By increasing the amount of light applied to the module by condensing it with the reflector, the module generates more power and generates more heat. As a result, the temperature of the module including the power generation cell tends to rise.
Since the power generation amount decreases due to the temperature gradient characteristic of the power generation amount of the power generation cell due to the temperature rise, the temperature control of the module is important. It is desirable to control the temperature of the module to change when a high heat temperature is required and when a high power generation amount is required. For example, when emphasizing power generation, controlling the temperature of the module and the cell to about 50 ° C., and controlling the temperature of the heat to about 60 ° C. to increase the temperature of the heat will realize extremely high commerciality as a whole system.

When the module is not a solar electric heating module but a single-function solar cell, the aforementioned control cannot be performed because there is no cooling function. Accordingly, claim 6 presents a technique for directly cooling the cells of the solar battery by the reflector described above. As shown in FIG. 5, the reflecting plate is made of an aluminum plate, and the reflecting surface has a reflecting function. This reflector has a structure that extends to half of the lower surface of the solar battery. Heat is radiated from the radiating fins that are cut and raised, especially to the outside. With this structure, even if the amount of sunlight irradiated to the module by the reflector increases and the amount of power generation increases, the temperature rather decreases. As a result, the power generation amount is further increased.

As can be seen in FIG. 5, the reflector extended from the reflector extends to near the middle of the bottom surface of the module, but is separated there. This prevents the thermal expansion strain due to the temperature change of the aluminum plate from being transmitted to the power generation cell and damaged. The module substrate is made of a material having a thermal expansion coefficient close to that of the power generation cell. For example, if the power generation cell is made of crystalline silicon, an iron plate having the smallest expansion coefficient among practical metals is used in accordance with its extremely small expansion coefficient. In order to dissipate heat to the outside air, radiating fins are cut and raised as shown in the figure. For this reason, the reflecting surface of the reflecting plate is affixed to the surface of an aluminum thin plate that has been processed with the high reflection characteristics of another piece.

Claim 7 is a presentation of the technique for the case where the above-described module system is difficult to apply. In particular, it is a case where a large number of modules inclined in the south direction are installed on a flat surface such as a flat ground or a rooftop of a building. . In this case, each module is often installed with the inclination to the south by the latitude angle (for example, 35 degrees in Tokyo). In this case, the modules adjacent to the north and south are often installed at positions far away in winter so that the shadow of the module on the south side does not disturb the irradiation of the module on the north side. In this case, it is practical to use a reflecting plate as a plane connecting the north side of the south module at the high horizontal position and the south side of the north module at the low position. In this case, the entire module and the reflector are configured to be connected in a zigzag manner. In this case, light collection by the reflection plate from the north side of the module located on the south side is eliminated, but the light collection effect by the reflection plate from the south side is great. In other words, the effect will increase in summer.

Fig. 6 shows an example of installation on the roof of a building. As can be seen in this figure, considering the winter conditions, modules connected to the north and south must be installed at regular intervals so that the modules on the north side are not shaded. Therefore, it is reasonable to provide a reflector at this portion.

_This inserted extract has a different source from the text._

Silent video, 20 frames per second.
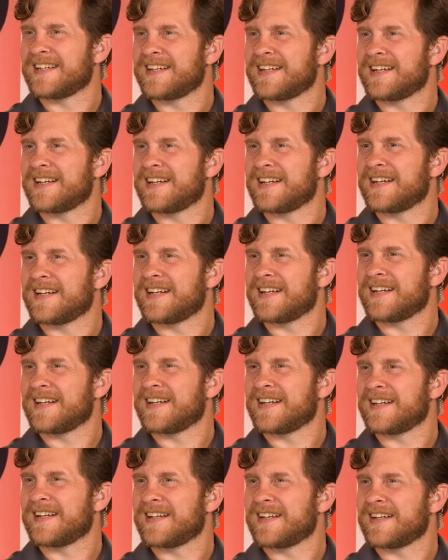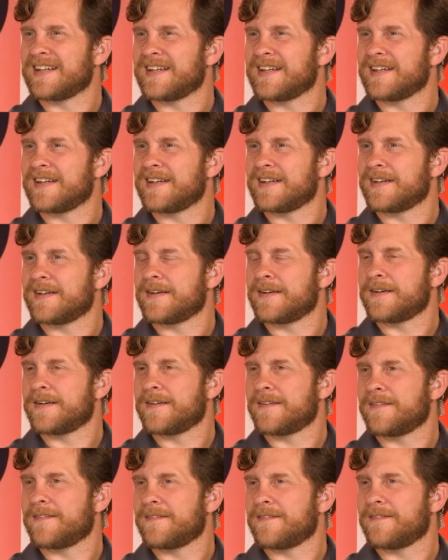
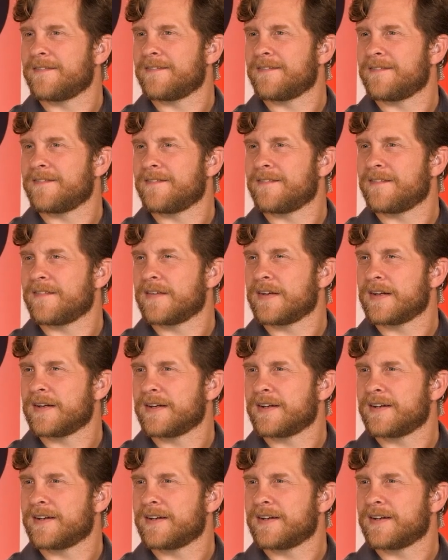This person isn't speaking.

Therefore, the modules connected to the north and south are connected by a single flat reflector.
Claim 8 is an invention for the case of the solar cell installed in the state of claim 7, and is the same as the case of claim 6. There is a cooling effect on the solar cell as shown in FIG. 5, and an effect of increasing the amount of power generation by condensing and increasing the amount of power generation by cooling can be expected.

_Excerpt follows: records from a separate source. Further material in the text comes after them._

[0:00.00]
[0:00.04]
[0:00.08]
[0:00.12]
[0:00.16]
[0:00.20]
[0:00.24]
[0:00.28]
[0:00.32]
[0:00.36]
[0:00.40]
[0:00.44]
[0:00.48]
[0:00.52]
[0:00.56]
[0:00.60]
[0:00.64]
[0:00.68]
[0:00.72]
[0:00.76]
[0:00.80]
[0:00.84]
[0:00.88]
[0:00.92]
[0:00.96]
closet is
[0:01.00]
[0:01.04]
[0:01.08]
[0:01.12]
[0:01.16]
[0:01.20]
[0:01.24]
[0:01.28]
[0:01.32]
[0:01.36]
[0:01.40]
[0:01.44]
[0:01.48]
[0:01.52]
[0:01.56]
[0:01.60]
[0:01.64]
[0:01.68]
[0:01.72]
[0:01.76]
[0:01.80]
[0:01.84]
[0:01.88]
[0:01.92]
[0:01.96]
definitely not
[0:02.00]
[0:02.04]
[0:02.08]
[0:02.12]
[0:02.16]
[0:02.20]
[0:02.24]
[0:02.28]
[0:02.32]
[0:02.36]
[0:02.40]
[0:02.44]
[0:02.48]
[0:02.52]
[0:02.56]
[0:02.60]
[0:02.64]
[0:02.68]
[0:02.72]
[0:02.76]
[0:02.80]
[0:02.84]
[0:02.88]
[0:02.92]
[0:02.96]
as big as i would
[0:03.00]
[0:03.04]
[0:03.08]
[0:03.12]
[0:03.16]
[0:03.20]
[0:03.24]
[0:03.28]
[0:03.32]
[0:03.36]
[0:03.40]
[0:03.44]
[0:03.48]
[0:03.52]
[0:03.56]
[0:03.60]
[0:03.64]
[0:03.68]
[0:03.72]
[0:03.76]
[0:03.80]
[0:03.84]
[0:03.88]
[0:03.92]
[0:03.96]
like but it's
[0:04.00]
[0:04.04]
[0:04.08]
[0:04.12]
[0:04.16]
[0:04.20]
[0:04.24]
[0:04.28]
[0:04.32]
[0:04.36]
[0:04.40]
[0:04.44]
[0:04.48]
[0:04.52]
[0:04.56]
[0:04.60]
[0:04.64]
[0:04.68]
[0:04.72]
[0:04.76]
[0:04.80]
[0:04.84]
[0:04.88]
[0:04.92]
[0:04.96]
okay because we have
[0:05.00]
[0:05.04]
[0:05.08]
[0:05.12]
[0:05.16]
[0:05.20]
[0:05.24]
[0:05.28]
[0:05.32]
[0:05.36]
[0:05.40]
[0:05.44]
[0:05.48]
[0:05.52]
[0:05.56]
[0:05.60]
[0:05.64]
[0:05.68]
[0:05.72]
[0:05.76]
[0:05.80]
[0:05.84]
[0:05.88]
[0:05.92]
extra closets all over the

As can be seen from the above description, the effects of the present invention are as follows.
1. The solar power module system can increase the amount of power generation and the amount of heat collected by condensing light.
2. In the solar cell system, an increase in power generation can be expected by condensing and cooling.
3. Specific guides for the light condensing device can be presented.
4. A light-condensing effect can be expected from a fixed reflector having a flat plate-like structure, and an economic effect far greater than the cost required for installing the reflector can be expected.
5. The temperature of the heat collected by the light collecting effect becomes high, and the heat loss from the outer surface of the module can be reduced by reducing the area of the module, and the effect is enhanced.
6. The economic effect can be enhanced by the above effects, and the practical use and spread of the system can be promoted from the viewpoint of using natural energy.

Cross section of the structure of the solar electric heating module The figure of the system which installed the reflector in the photovoltaic module of the present invention Diagram of a system in which reflectors are installed on multiple photovoltaic modules Effect of reflector mounting angle on solar energy conversion efficiency The figure of the system which installed the reflecting plate in the solar cell module of the present invention Diagram of a system in which a reflector is installed on a photovoltaic module on a flat building rooftop

Hereinafter, embodiments of the present invention will be described with reference to FIGS.

1, 2, 3, and 4 show examples in which a reflector is installed in a solar electric heating module. Since the solar electric heating module 1 is insulated by the air layer below the top glass 2 and the heat insulating layer 8, most of the generated heat is cooled by a propylene glycol aqueous solution which is a cooling medium flowing in the cooling medium copper tube 6. . Therefore, the temperature of the module, that is, the temperature of the power generation cell 4 can be controlled by controlling the temperature of the medium and the circulation amount. Therefore, it is possible to control without increasing the temperature of the power generation cell even if a large amount of sunlight is condensed and the power generation amount and the heat generation amount are increased. In this embodiment, the temperature of the structural substrate 5 is controlled to 57 ° C., and the average temperature of the cooling medium is controlled to 55 ° C. as standard conditions. It is set from the temperature required to use the output heat for hot water supply and heating.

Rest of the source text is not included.